When the persistent few actually win against you, your approach is always the same. You pay the first instalment of the money owned and then stop all subsequent payments.  Knowing full well for the innocent, court orders, enforcement, unpleasantness is draining and demeaning.  Even appearing in court to explain how they have been abused, is a humiliation of the soul.  “Look how old, confused, helpless I am, such a rogue can seize my land, wrestle control of my property and here I appear month after month pleading for protection” they seem to convey.  And hence the rogue thrives on his tyranny of others.

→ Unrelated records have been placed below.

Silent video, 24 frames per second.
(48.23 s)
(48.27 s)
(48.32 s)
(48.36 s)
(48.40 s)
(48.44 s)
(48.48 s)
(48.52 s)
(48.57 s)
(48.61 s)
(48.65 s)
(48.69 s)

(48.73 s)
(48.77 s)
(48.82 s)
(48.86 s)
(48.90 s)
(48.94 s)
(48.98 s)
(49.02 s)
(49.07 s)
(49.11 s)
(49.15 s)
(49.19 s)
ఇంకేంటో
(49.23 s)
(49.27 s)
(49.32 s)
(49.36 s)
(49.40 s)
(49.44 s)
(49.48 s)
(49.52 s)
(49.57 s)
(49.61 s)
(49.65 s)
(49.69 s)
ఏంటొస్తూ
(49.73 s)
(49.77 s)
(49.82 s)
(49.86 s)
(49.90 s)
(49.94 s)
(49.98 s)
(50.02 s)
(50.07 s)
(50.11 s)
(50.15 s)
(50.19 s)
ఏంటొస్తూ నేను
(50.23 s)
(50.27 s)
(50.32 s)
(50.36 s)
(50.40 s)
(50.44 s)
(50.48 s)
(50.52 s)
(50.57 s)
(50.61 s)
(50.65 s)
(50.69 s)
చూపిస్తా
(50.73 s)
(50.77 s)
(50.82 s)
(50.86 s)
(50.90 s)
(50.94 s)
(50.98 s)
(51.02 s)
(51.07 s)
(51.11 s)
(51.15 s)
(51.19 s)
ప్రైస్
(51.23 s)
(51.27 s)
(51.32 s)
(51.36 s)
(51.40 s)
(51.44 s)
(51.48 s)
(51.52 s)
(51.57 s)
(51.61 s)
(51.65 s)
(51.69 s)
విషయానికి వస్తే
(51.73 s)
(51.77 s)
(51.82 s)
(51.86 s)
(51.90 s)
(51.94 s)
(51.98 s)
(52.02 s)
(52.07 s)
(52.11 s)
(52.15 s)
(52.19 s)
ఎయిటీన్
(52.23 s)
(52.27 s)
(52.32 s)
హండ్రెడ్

You and I met many years ago.  I was visiting an aunt whose fields you rented.  You had allowed the cattle in the fields to gain access to her garden and the bullock happily played across the lawn.  I phoned to tell you that your bullock was loose and could easily get on to the main busy road causing serious injury.  Your resentment was obvious but you acquiesced and moved the animal back to your  fields.  Later, after I’d gone you complained to my aunt about my manner.   I know why you didn’t like me.  We looked at each other and I saw a petty tyrant intimidating all around him.  You didn’t know me, didn’t know who I knew, could not work out how I fitted in to the neighbourhood.  As it happens I know no one of importance, have zero knowledge of farming practices or the area.  But, I did sense something as you raised your stick and beat the bullock on its side to chase it out of the garden.    I recognised a bully and applied the same logic I have long used with them.  Never appease a bully, it only empowers them.  Accommodating them in any way will only add to suffering of the next victim of their tyranny.  

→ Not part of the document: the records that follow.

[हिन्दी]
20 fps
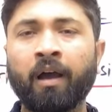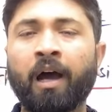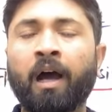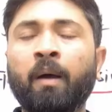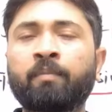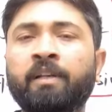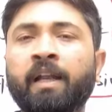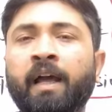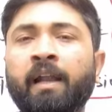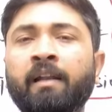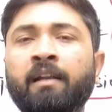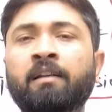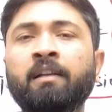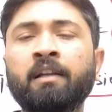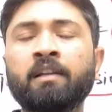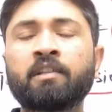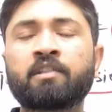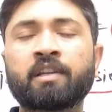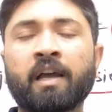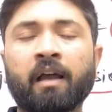आप
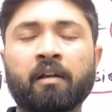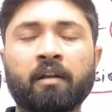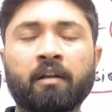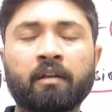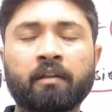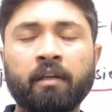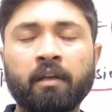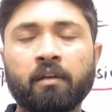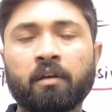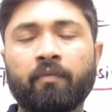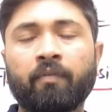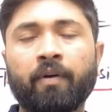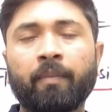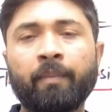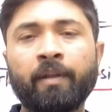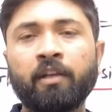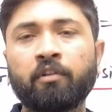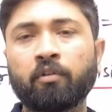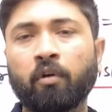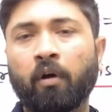डायरेक्टली जाकर के
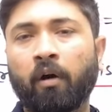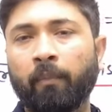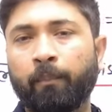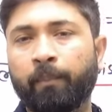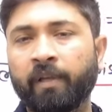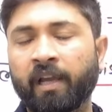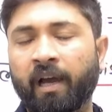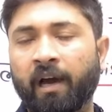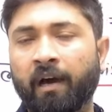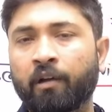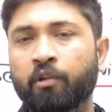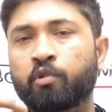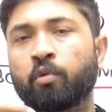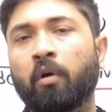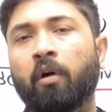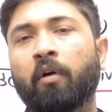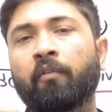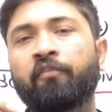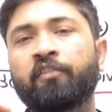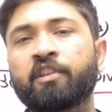गवर्नमेंट ऑफ बिहार
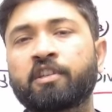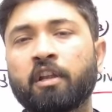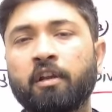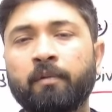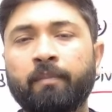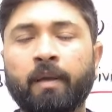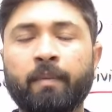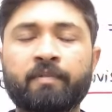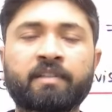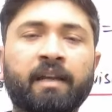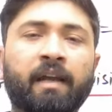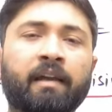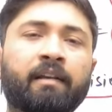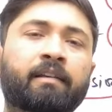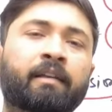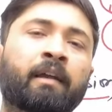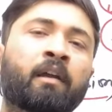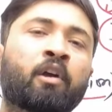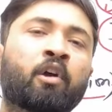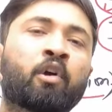जो ऑफिशियल
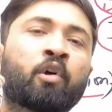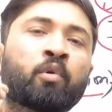वेबसाइट है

Years ago public opinion in a rural setting would bring its own consequences.  If you abused the elderly farmer, a widow etc the community would quickly let the person know their actions were not to be tolerated.  In such tight knit farming communities your actions would have consequences that quickly let you know lines had been crossed.  Now, such is the rural isolation and pressures facing farmers despair, suicide, economic ruin, family divisions, addiction all have broken down the once united communities.  The reason rural communities were so united was out of necessity.  You helped a neighbour build a shed, cut his field, herd a stock etc because you would one day need their help.  Your destiny was linked to theirs.  But more, generations before you had followed the same path.  It felt the right thing to do.  A moral principle was ingrained like table manners and instilled in future generations.  

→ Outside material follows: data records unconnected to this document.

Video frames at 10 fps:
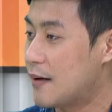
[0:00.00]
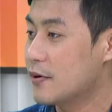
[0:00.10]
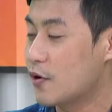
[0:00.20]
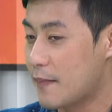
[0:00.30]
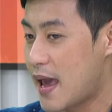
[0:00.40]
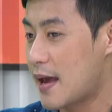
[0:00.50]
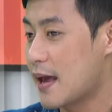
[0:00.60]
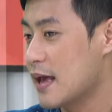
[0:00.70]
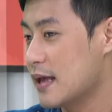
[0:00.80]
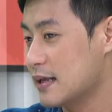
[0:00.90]
รับเมื่อก่อนแม่
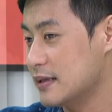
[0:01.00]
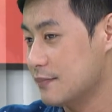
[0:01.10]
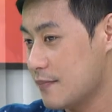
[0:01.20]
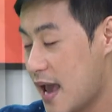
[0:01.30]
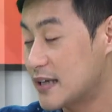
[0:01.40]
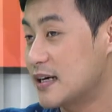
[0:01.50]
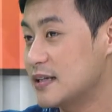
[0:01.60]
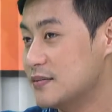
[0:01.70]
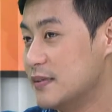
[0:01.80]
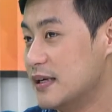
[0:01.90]
แม่
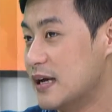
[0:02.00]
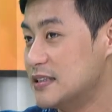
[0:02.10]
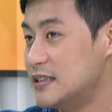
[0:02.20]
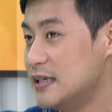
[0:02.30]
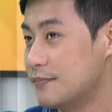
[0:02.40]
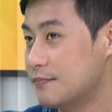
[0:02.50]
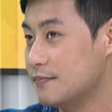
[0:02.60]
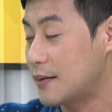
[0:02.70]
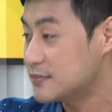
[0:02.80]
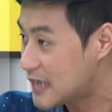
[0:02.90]
ก็จะมีอาชีพ
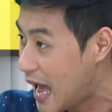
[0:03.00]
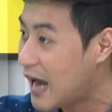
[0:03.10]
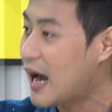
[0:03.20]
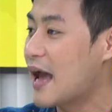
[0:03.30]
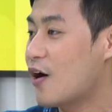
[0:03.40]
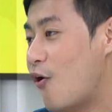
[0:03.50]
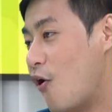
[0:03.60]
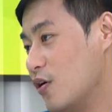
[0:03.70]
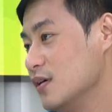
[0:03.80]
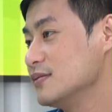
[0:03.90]
รับจ้างขายข
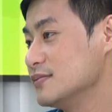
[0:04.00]
อง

When staying in my grandfather’s farm for a week, while he was unwell, I was shocked by how many characters came through the door expecting tea and chat.  The door was expected to be open under all conditions and a warm greeting extended whether I knew them or not.  You learned that this was deemed acceptable behaviour and to do any less was bad manners.  My grandfather helped build his neighbour’s houses and was paid in potatoes not cash and sometimes not paid at all.  That too, was okay because most people survived on the generousity of others and you knew that it would be repaid in friendship and respect if not in money.    We all have memories of those open doors and open hearts.  We were shaped at those hearths and kitchens that smelled of soda bread and roasts in the oven.  When something has been lost we have to look back at an older culture to summon a better way.  Each culture had a bedrock of social interaction that gently corrected and directed behaviour.  Today’s splendid isolation does not serve.  We are essentially communities of people in cities and countries who need each other more than we can possible imagine.  Working together on common goals in service will help remind us of the necessity of community cohesion and what wonders it instills in us and our children and grandchildren.  To proceed in the opposite direction will create unhealthy individuals, divided families, miserable communities and serve selfish materialistic agendas.